I thought I might bring to people's attention, something that has been concerning me for a little while now. When a host is assigned new FGRP2 tasks for the first time, a data file of the type 'skygrid_LATeahnnnnU_xxxx.0.dat' is downloaded. In recent times the nnnn has always been '0023' but that particular value has been different in the past. I expect it will change again some time in the future.
The xxxx value changes much more frequently (every day or two) and seems to do so when all tasks that depend on a particular value have been issued by the server. Here is a partial list of 'skygrid' files issued in the last couple of weeks. As you can see, the value increments by 32 for each new file issued.
skygrid_LATeah0023U_0432.0.dat 4,468,336 bytes skygrid_LATeah0023U_0464.0.dat 5,155,200 bytes skygrid_LATeah0023U_0528.0.dat 6,675,584 bytes skygrid_LATeah0023U_0560.0.dat 7,509,360 bytes skygrid_LATeah0023U_0592.0.dat 8,391,792 bytes skygrid_LATeah0023U_0624.0.dat 9,323,808 bytes skygrid_LATeah0023U_0656.0.dat 10,304,384 bytes skygrid_LATeah0023U_0688.0.dat 11,334,384 bytes skygrid_LATeah0023U_0720.0.dat 12,413,200 bytes skygrid_LATeah0023U_0752.0.dat 13,540,832 bytes skygrid_LATeah0023U_0784.0.dat 14,717,680 bytes skygrid_LATeah0023U_0816.0.dat 15,943,728 bytes skygrid_LATeah0023U_0848.0.dat 17,218,688 bytes skygrid_LATeah0023U_0880.0.dat 18,542,832 bytes skygrid_LATeah0023U_0912.0.dat 19,915,616 bytes skygrid_LATeah0023U_0944.0.dat 21,338,000 bytes skygrid_LATeah0023U_0976.0.dat 22,808,608 bytes skygrid_LATeah0023U_1008.0.dat 24,329,632 bytes skygrid_LATeah0023U_1040.0.dat 25,898,528 bytes skygrid_LATeah0023U_1072.0.dat 27,517,008 bytes skygrid_LATeah0023U_1104.0.dat 29,183,872 bytes skygrid_LATeah0023U_1136.0.dat 30,900,736 bytes skygrid_LATeah0023U_1168.0.dat 32,665,808 bytes skygrid_LATeah0023U_1200.0.dat 34,480,256 bytes skygrid_LATeah0023U_1232.0.dat 36,343,920 bytes skygrid_LATeah0023U_1264.0.dat 38,256,096 bytes
As you can see, the files are growing in size and so may cause issues for anyone with lots of hosts and limits on download bandwidth - like me :-).

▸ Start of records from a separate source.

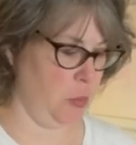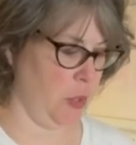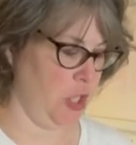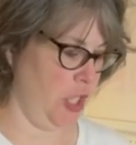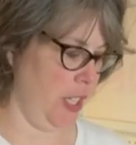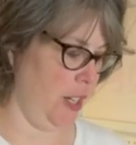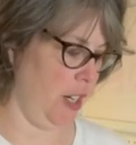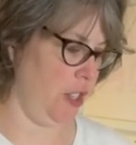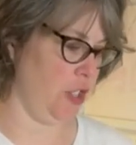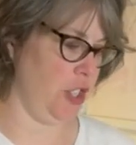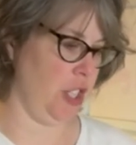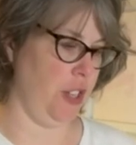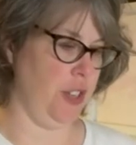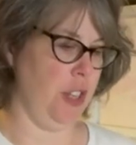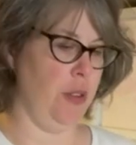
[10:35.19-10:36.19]
which here I'll
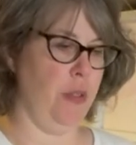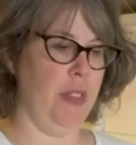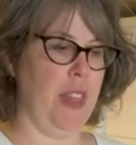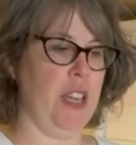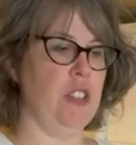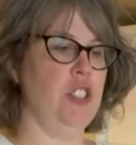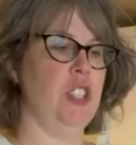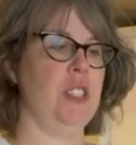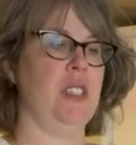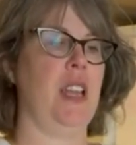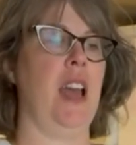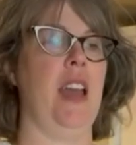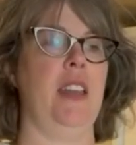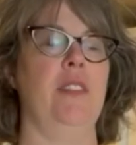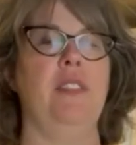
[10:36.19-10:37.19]
show you, they're just
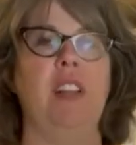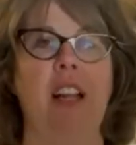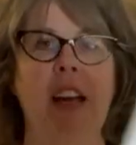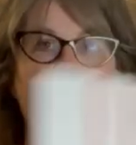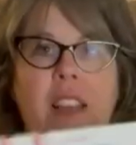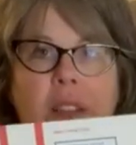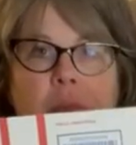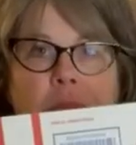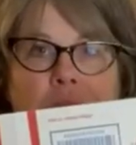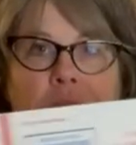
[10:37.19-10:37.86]
kind of like,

There are a couple of issues to be aware of. The latest file size of ~40MB coupled with a new file being required every day or so for every host you have, places quite a potential load which may continue to grow even further until the '0023U' series is finished. Of course this is on top of the bandwidth needed to feed GPUs doing BRP4/5, if you have those as well - as I do. I've solved this problem for my fleet by capturing new skygrid files when they are first downloaded and then deploying the new file to all hosts on the LAN that may need it. It's quite comforting to see the 'file exists - skipping download' messages on such hosts :-).
This is the first and most obvious issue. Here is a second one. When a host has crunched all the tasks for a particular 'skygrid' file, that file will be deleted. Then, as other hosts fail to return tasks that use the same 'skygrid' file, your host is almost certain to receive 'resends', potentially over a period of weeks, which need the very same, recently deleted, file. You could easily end up downloading the same large file multiple times until that particular set of resends is exhausted. I've solved that particular problem for myself by regularly checking and redeploying skygrid files as they get deleted. In fact, the above list is my current 'redeploy cache' :-).
Potentially, the problem of continually having to redeploy could be solved by having the files in question marked with a tag in the state file. This is what is done for the large data files used in the current GW search and is part of 'Locality scheduling'. Ideally, you would want the tag to be removed once the resends flow had pretty much dried up - probably around 4-6 weeks after first issue. I don't know whether or not it might be relatively easy for something like this to be implemented for FGRP2. This is only going to get worse when GPUs start chewing these tasks more rapidly.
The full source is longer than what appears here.